GIVEN ENTRIES START

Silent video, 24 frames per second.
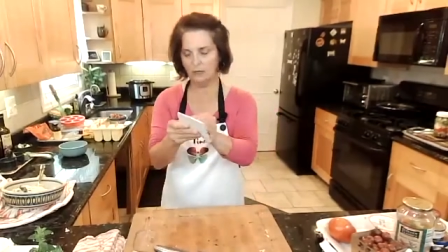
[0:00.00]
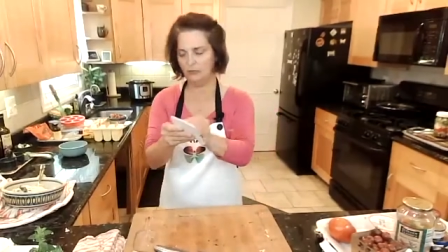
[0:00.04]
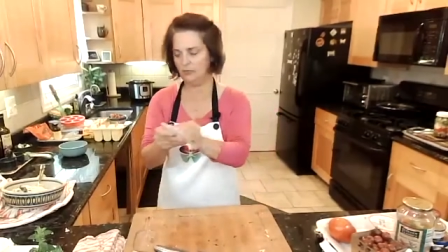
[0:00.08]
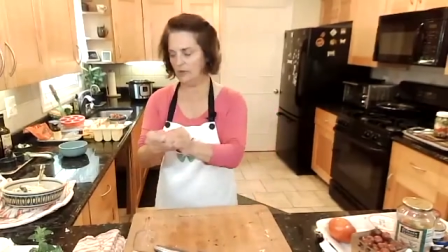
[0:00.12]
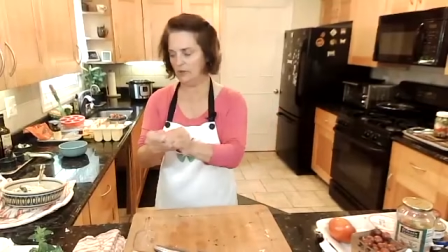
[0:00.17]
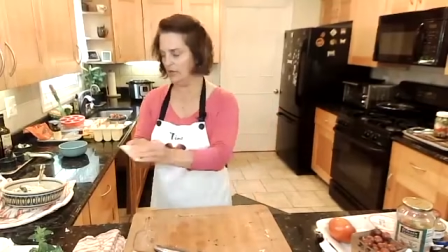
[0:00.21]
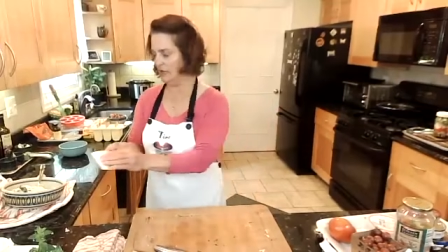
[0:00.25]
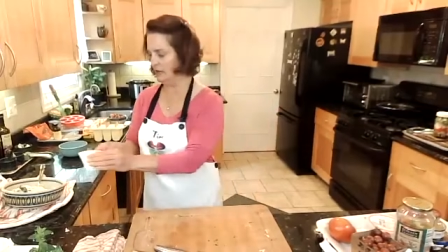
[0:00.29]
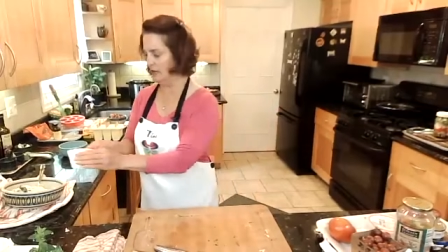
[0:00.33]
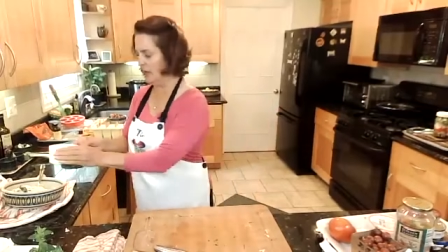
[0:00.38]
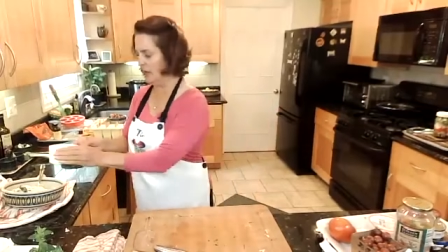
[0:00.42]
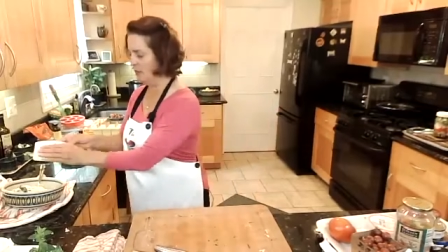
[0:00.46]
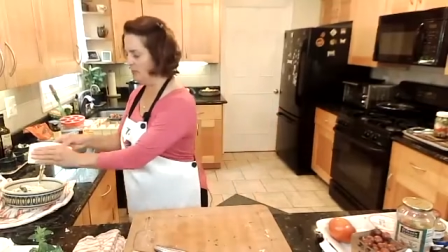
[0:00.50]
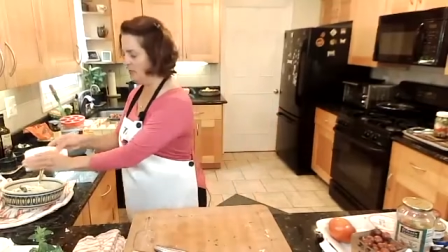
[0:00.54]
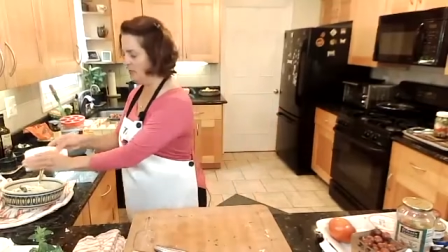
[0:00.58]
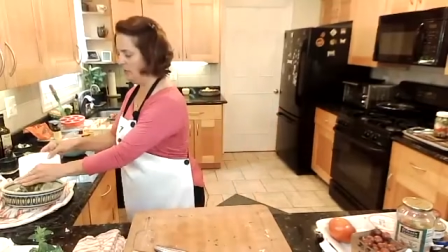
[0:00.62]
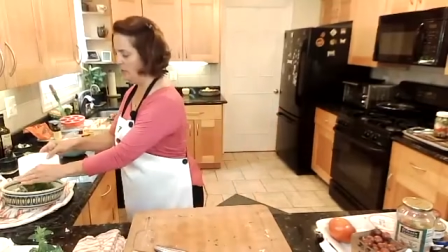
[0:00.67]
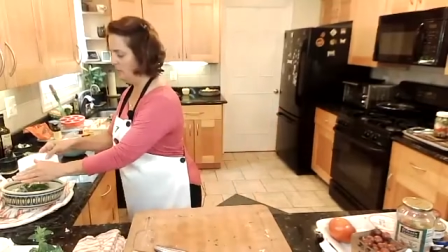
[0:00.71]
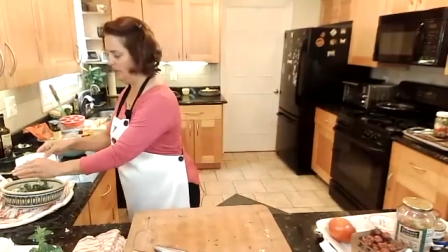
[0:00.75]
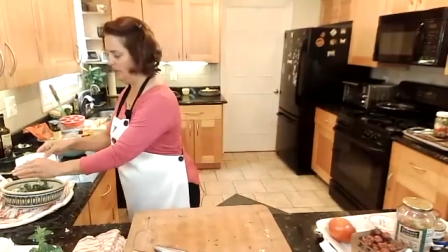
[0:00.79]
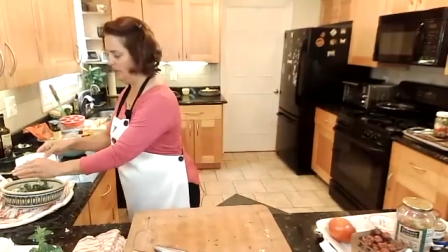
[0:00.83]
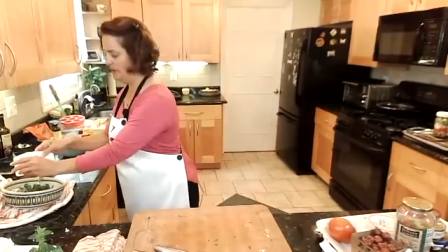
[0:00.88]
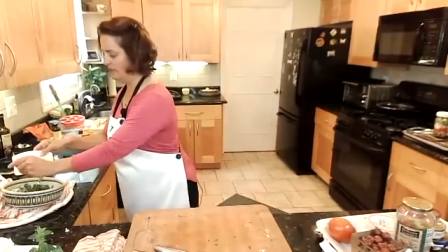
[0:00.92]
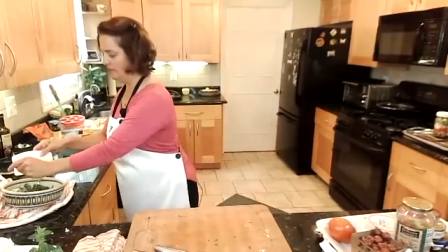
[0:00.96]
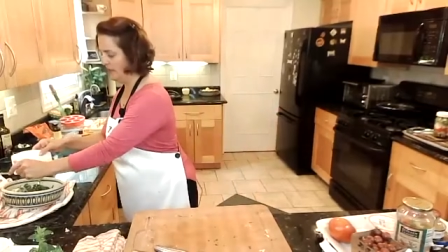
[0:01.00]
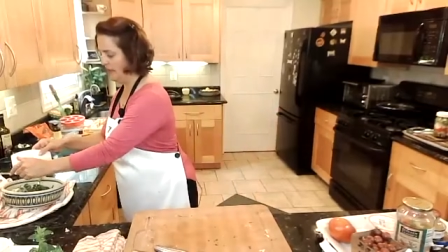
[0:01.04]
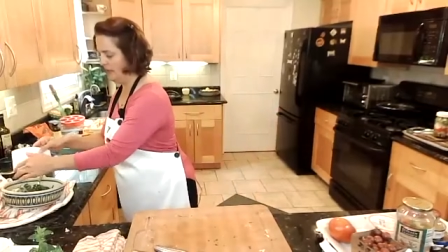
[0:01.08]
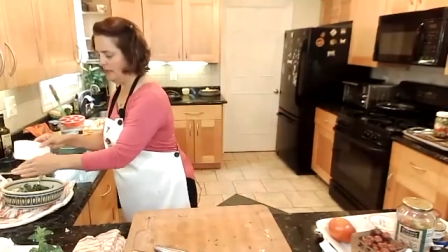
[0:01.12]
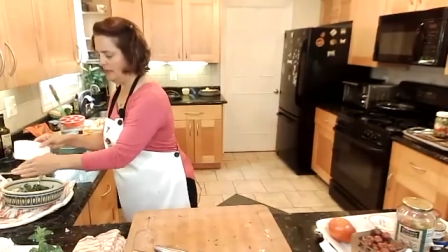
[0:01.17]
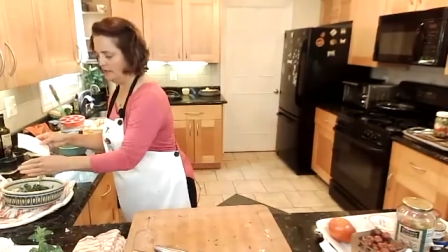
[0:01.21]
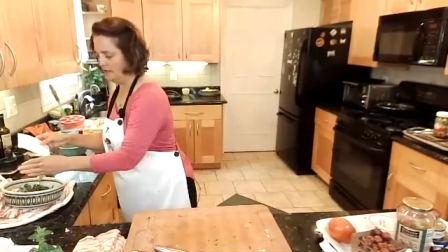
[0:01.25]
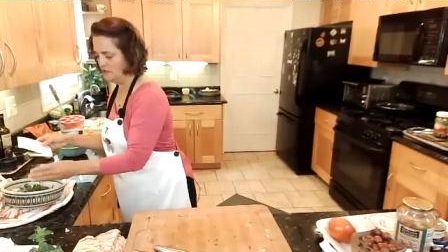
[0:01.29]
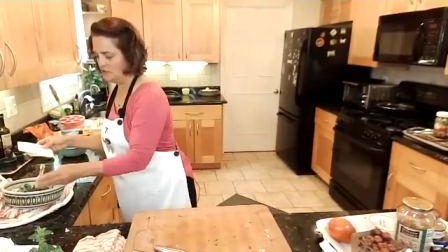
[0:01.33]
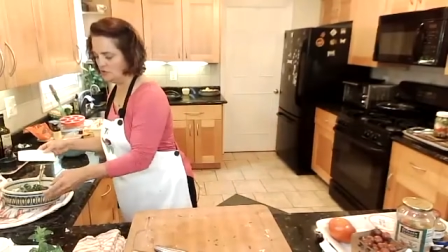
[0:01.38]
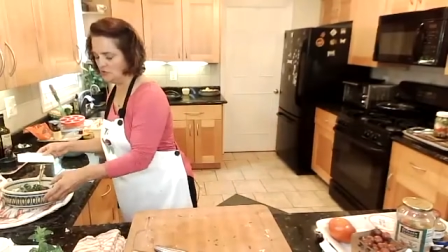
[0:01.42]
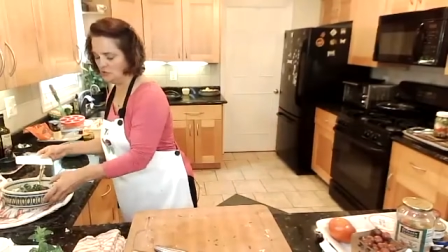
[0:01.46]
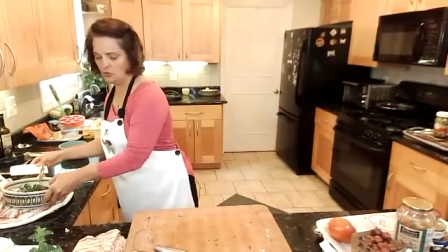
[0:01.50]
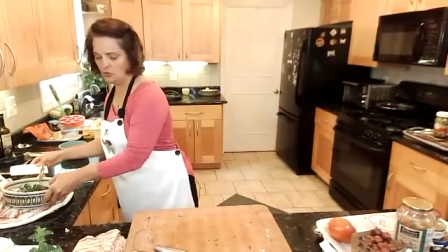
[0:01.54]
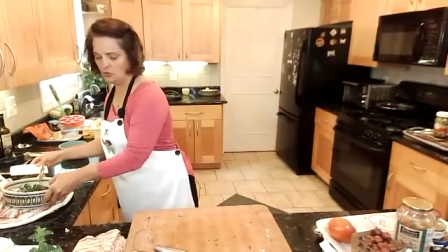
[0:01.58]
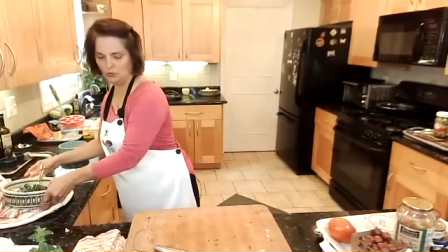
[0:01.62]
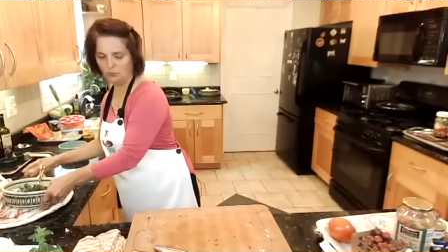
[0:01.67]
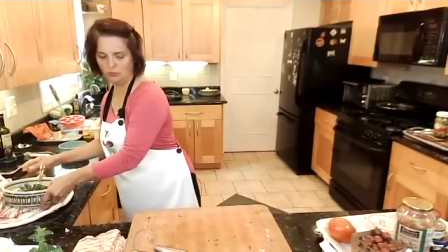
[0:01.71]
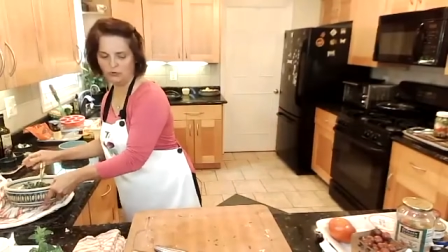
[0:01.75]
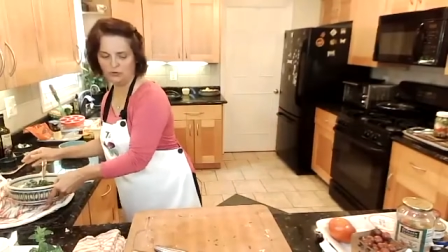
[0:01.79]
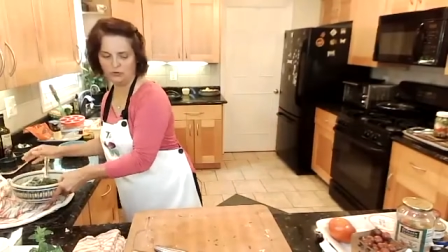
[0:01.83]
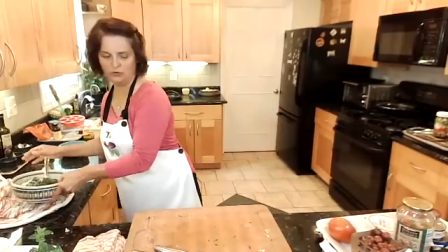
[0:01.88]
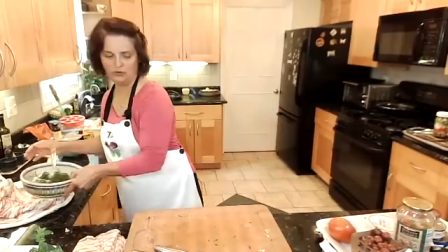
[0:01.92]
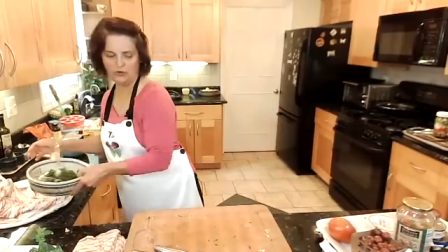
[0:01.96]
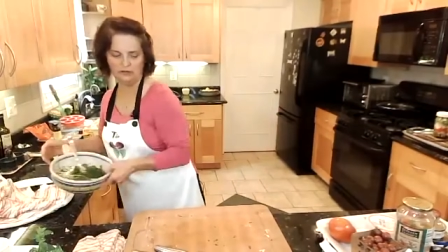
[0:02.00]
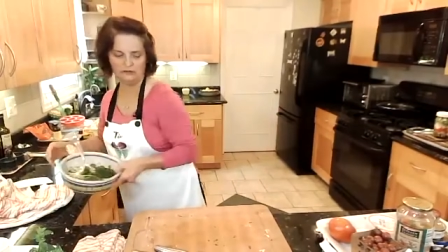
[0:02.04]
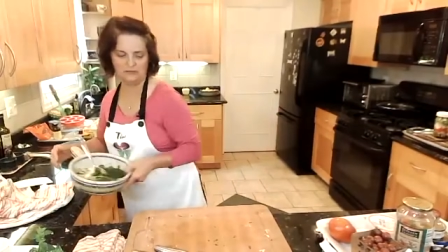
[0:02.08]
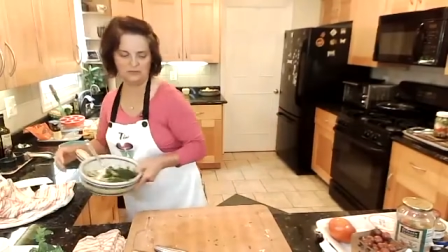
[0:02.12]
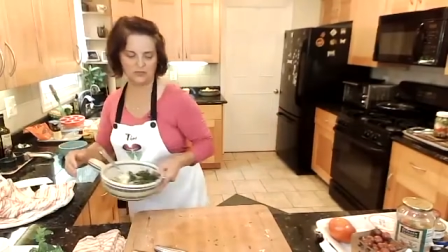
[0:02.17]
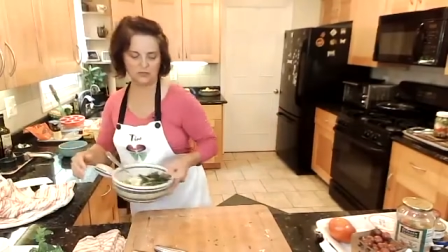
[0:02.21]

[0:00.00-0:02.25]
Pick it up with a scooper of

GIVEN ENTRIES END

DIRECTIONS: After dropping every picture, transcribe each entry exactly.

OUTPUT FOR THIS EXERCISE:
Silent video, 24 frames per second.
[0:00.00]
[0:00.04]
[0:00.08]
[0:00.12]
[0:00.17]
[0:00.21]
[0:00.25]
[0:00.29]
[0:00.33]
[0:00.38]
[0:00.42]
[0:00.46]
[0:00.50]
[0:00.54]
[0:00.58]
[0:00.62]
[0:00.67]
[0:00.71]
[0:00.75]
[0:00.79]
[0:00.83]
[0:00.88]
[0:00.92]
[0:00.96]
[0:01.00]
[0:01.04]
[0:01.08]
[0:01.12]
[0:01.17]
[0:01.21]
[0:01.25]
[0:01.29]
[0:01.33]
[0:01.38]
[0:01.42]
[0:01.46]
[0:01.50]
[0:01.54]
[0:01.58]
[0:01.62]
[0:01.67]
[0:01.71]
[0:01.75]
[0:01.79]
[0:01.83]
[0:01.88]
[0:01.92]
[0:01.96]
[0:02.00]
[0:02.04]
[0:02.08]
[0:02.12]
[0:02.17]
[0:02.21]

[0:00.00-0:02.25]
Pick it up with a scooper of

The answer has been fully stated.